GERMANY YEAR 90 NINE ZERO

[3.5]

At only an hour, this quick but effective film certainly feels like a truncated feature. Godard introduces a theme, sets the mood, and then the film concludes. The narrative premise (a French spy is recalled from his Berlin hideaway, now that the Cold War has seemingly come to an end after the fall of the wall) seems rife with potential, but Godard is content with hitting the highlights and then dropping the mic.  We see a market of goods being hawked on street corners as souvenirs of a time that is now ending, the normalized chaos, the shrug of history.
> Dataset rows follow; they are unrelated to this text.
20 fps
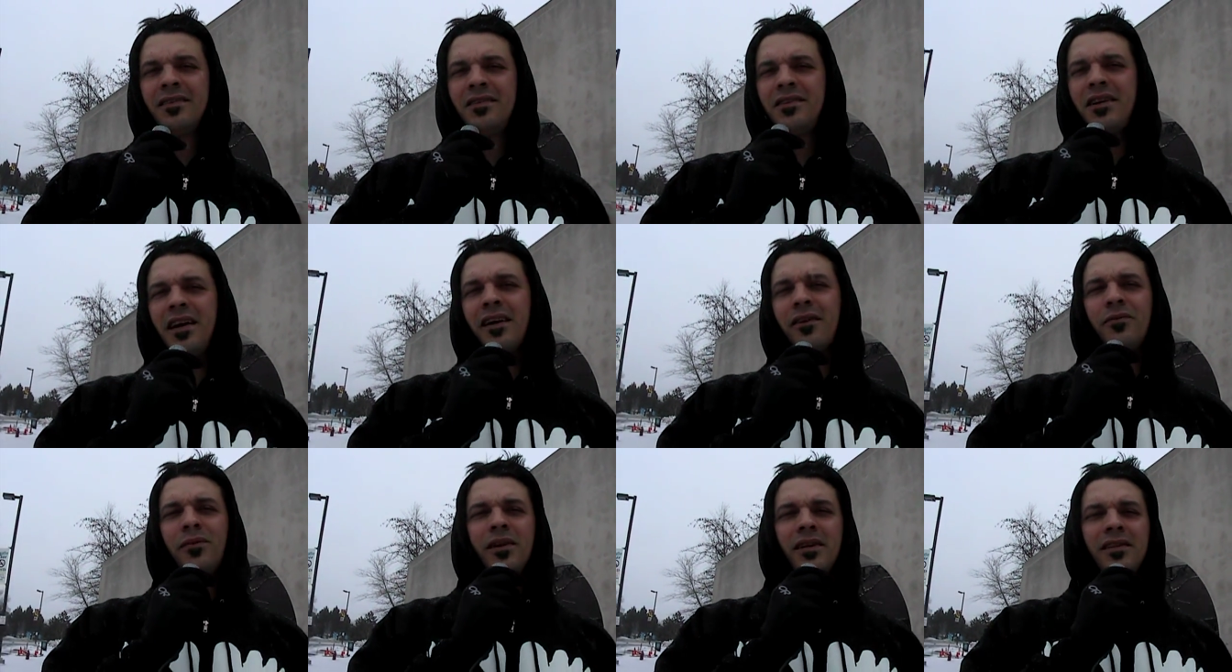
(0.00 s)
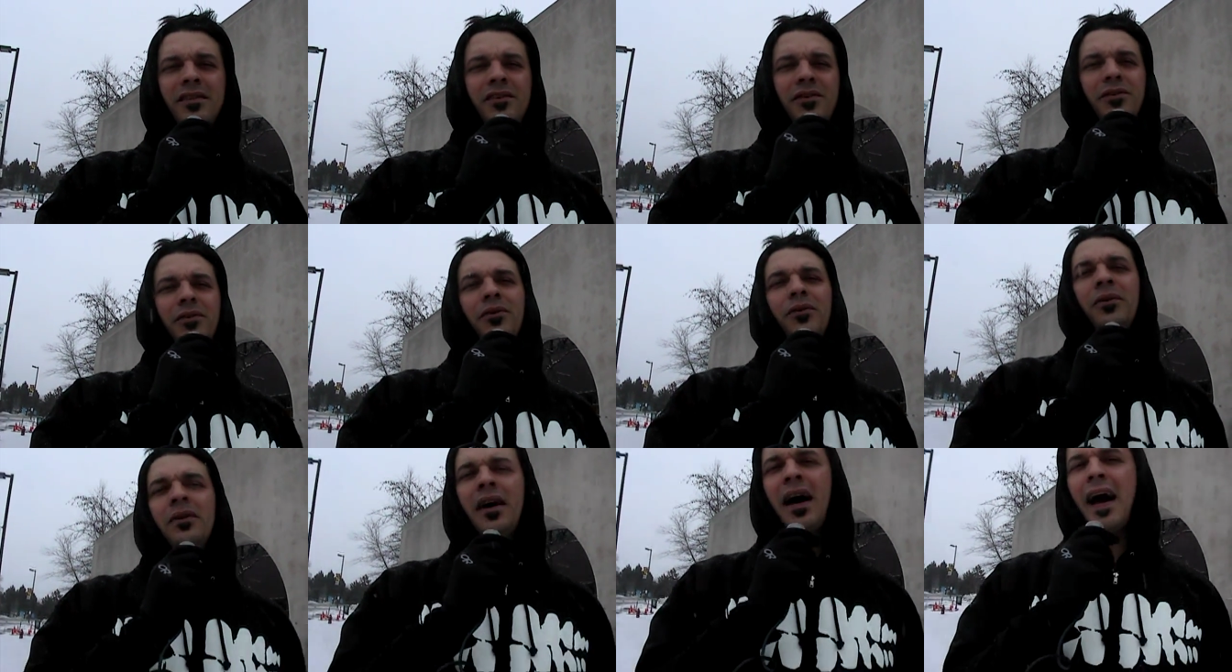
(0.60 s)
Check 1,
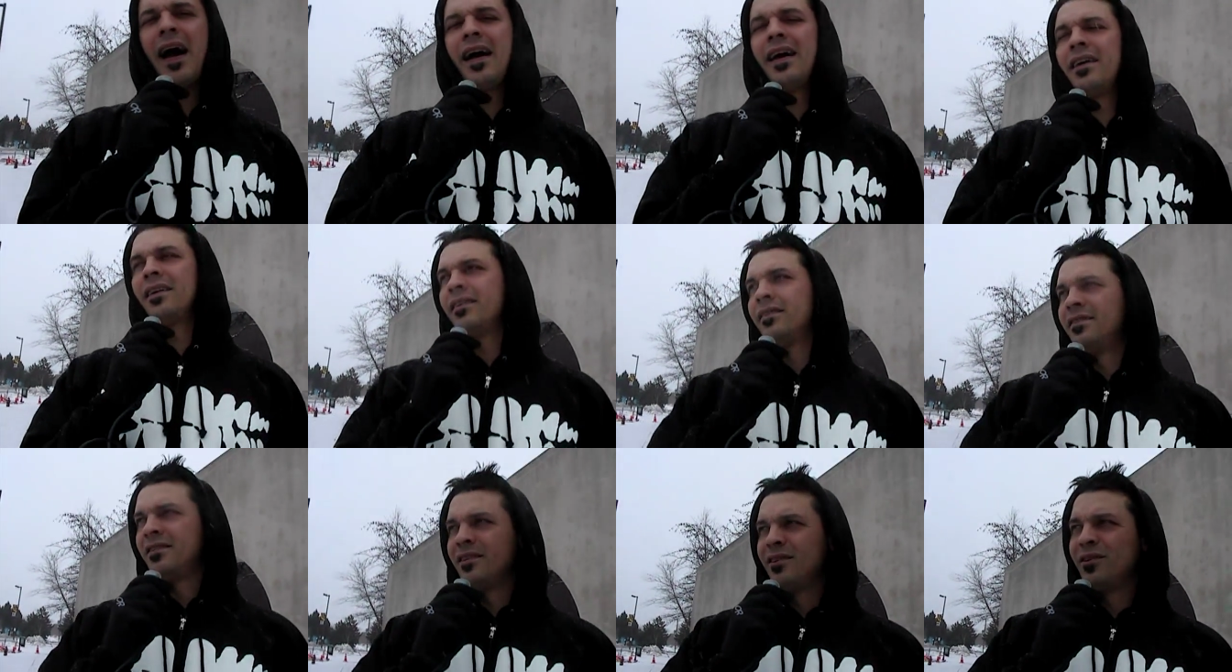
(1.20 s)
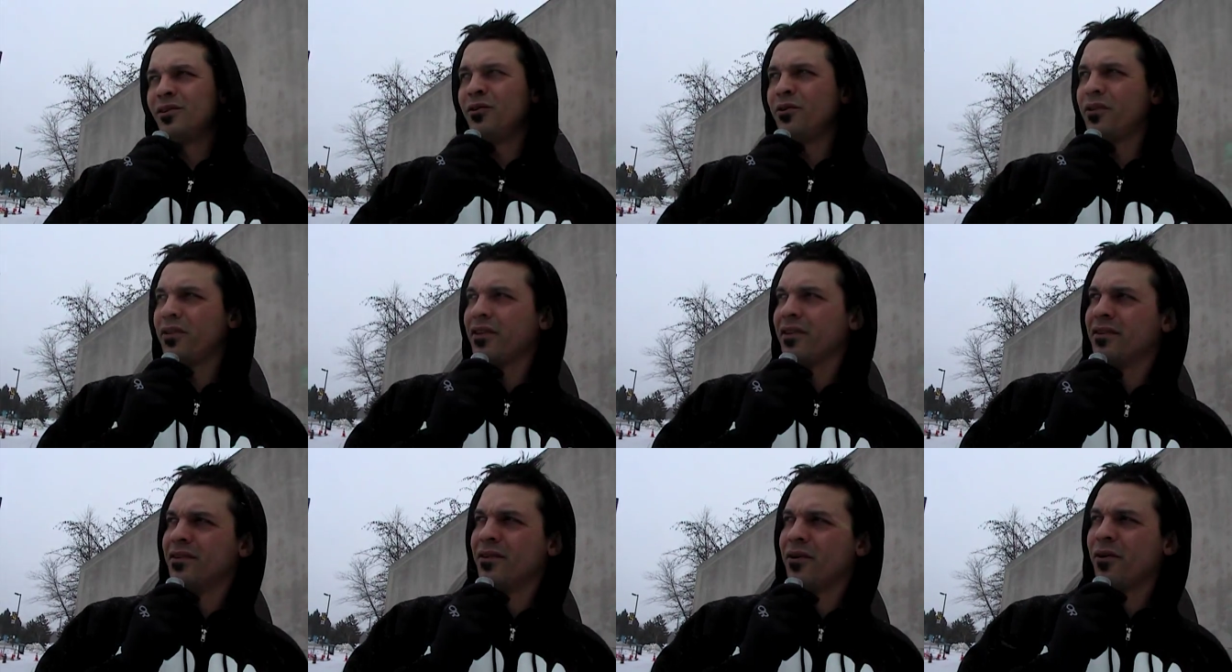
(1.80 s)
2. Hi,
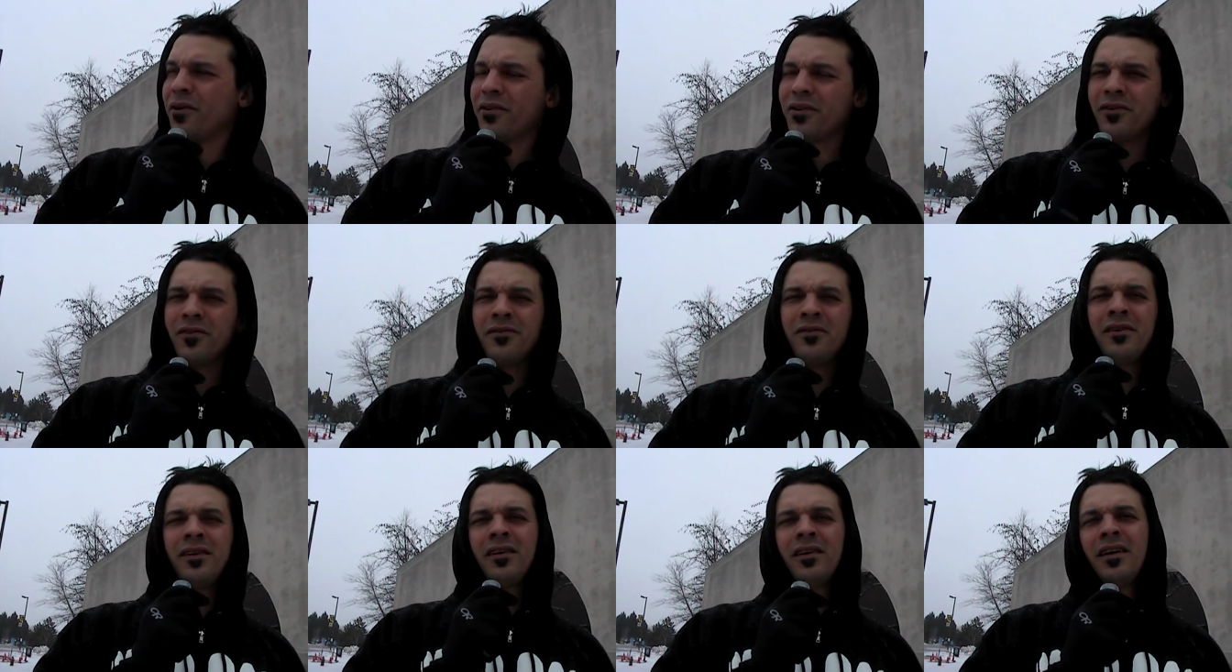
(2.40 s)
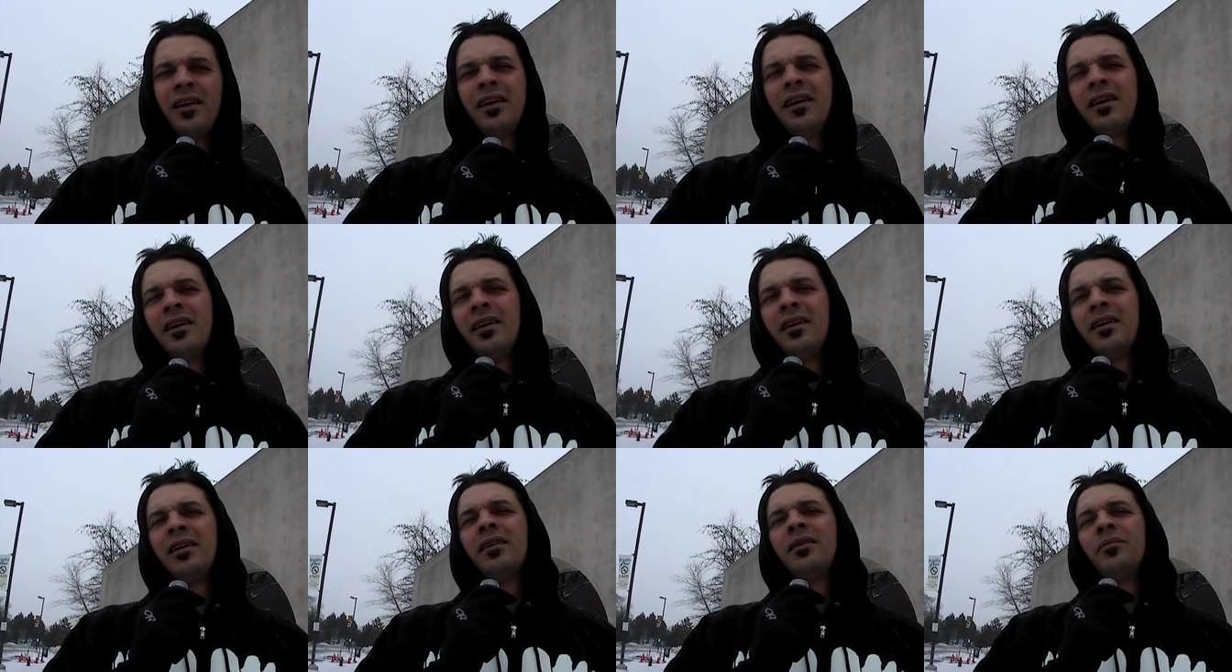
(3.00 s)
Duluth, northern
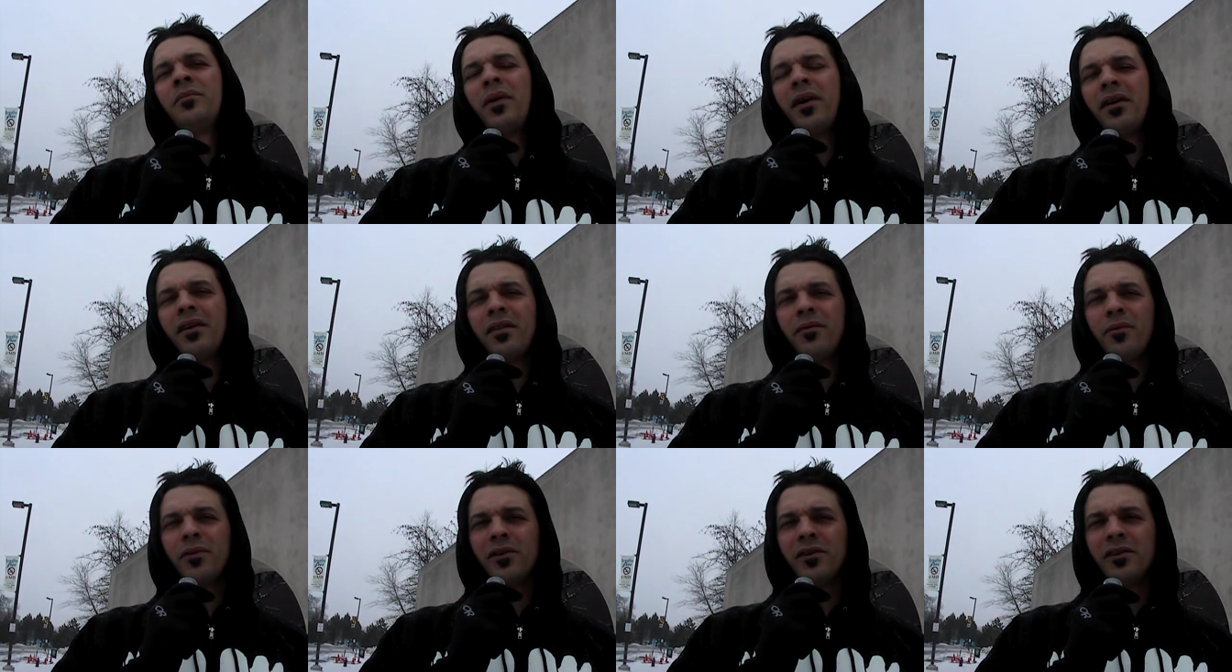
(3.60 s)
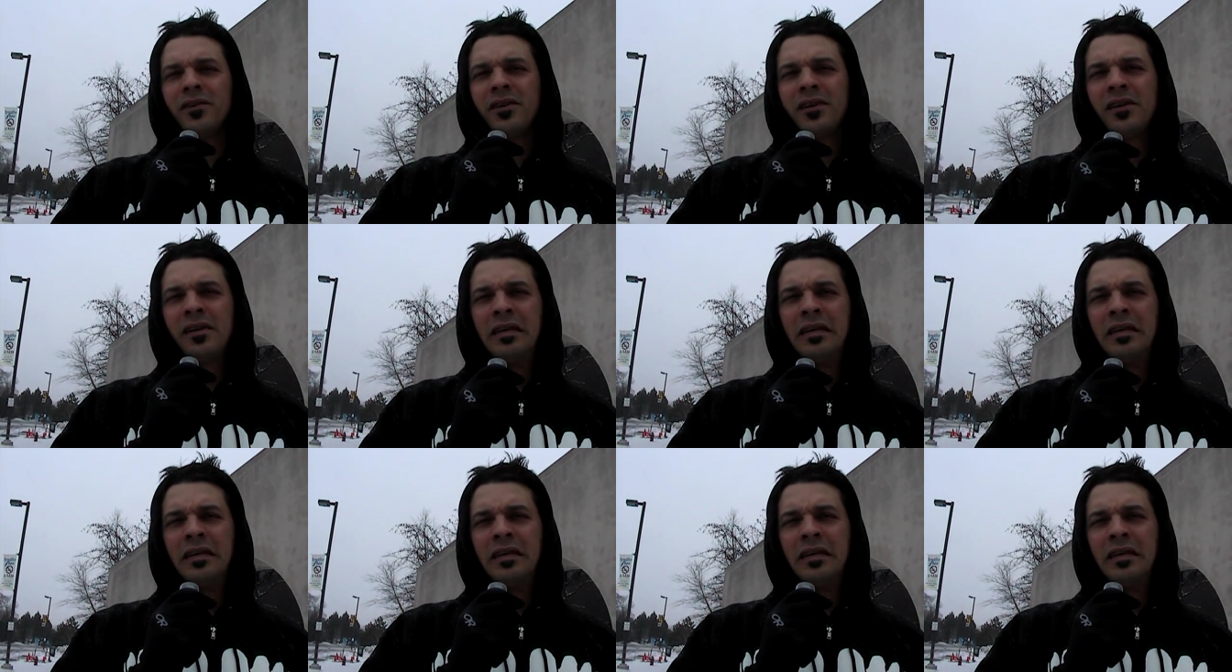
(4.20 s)
part of the world.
The events come as a surprise, but also inevitable.  America (and France) have won, while Russia lurks in the background (as represented by Aeroflot, with a hammer and sickle logo). It’s great seeing Eddie Constantine reprise his Lemmy Caution character, confused and tired, wandering aimlessly through ruins that look straight from the immediate post-WWII years. At the end, he reaches “The West’, a hotel that demands tips as bribery (everything is commerce, a slick transactionalism). A maid cleaning his room tells Lemmy that “work sets you free”, an eerie callback to the sign over the Auschwitz entrance, forcing an uncomfortable confrontation between the ideas of capitalism and fascism. The movie isn’t just about the dawn of a new European order, it’s also a meditation on German cinema, and Godard utilizes plenty of on-screen techniques that he will continue to explore with HISTOIRE(S) DU CINEMA. This is still a Godard film, so it’s both complex and at times tedious.  Full of ideas and captivating imagery, it’s definitely worth a rewatch.